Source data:
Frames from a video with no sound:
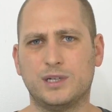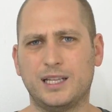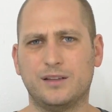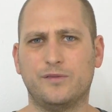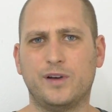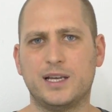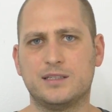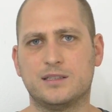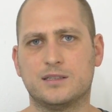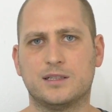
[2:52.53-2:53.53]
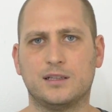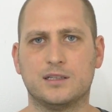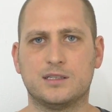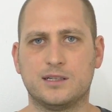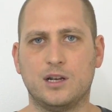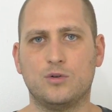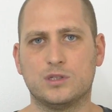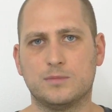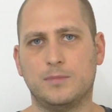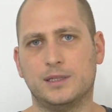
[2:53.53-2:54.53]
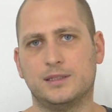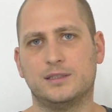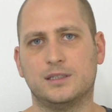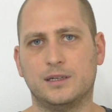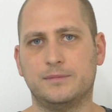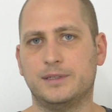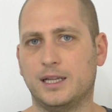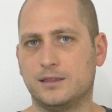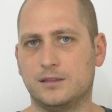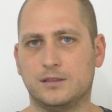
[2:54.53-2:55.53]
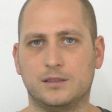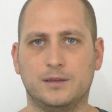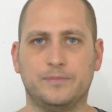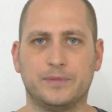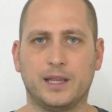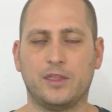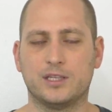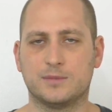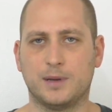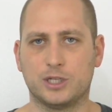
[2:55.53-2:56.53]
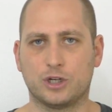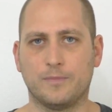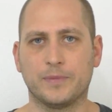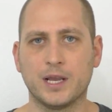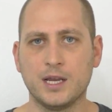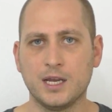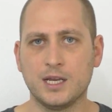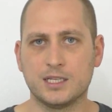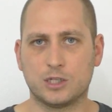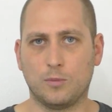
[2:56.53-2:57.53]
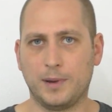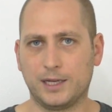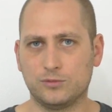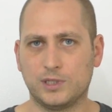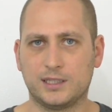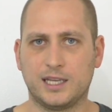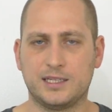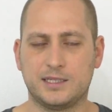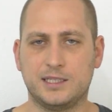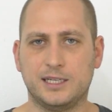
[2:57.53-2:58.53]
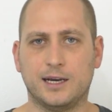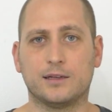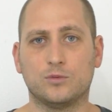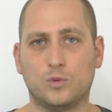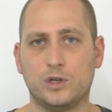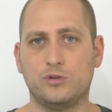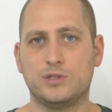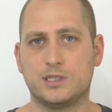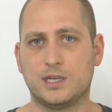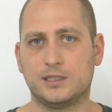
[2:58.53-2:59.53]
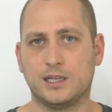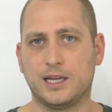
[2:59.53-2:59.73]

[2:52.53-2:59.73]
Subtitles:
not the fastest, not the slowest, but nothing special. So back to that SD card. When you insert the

THE TASK
Without changing a word, retype every entry above, but drop its pictures.

EXERCISE ANSWER
Frames from a video with no sound:
[2:52.53-2:53.53]
[2:53.53-2:54.53]
[2:54.53-2:55.53]
[2:55.53-2:56.53]
[2:56.53-2:57.53]
[2:57.53-2:58.53]
[2:58.53-2:59.53]
[2:59.53-2:59.73]

[2:52.53-2:59.73]
Subtitles:
not the fastest, not the slowest, but nothing special. So back to that SD card. When you insert the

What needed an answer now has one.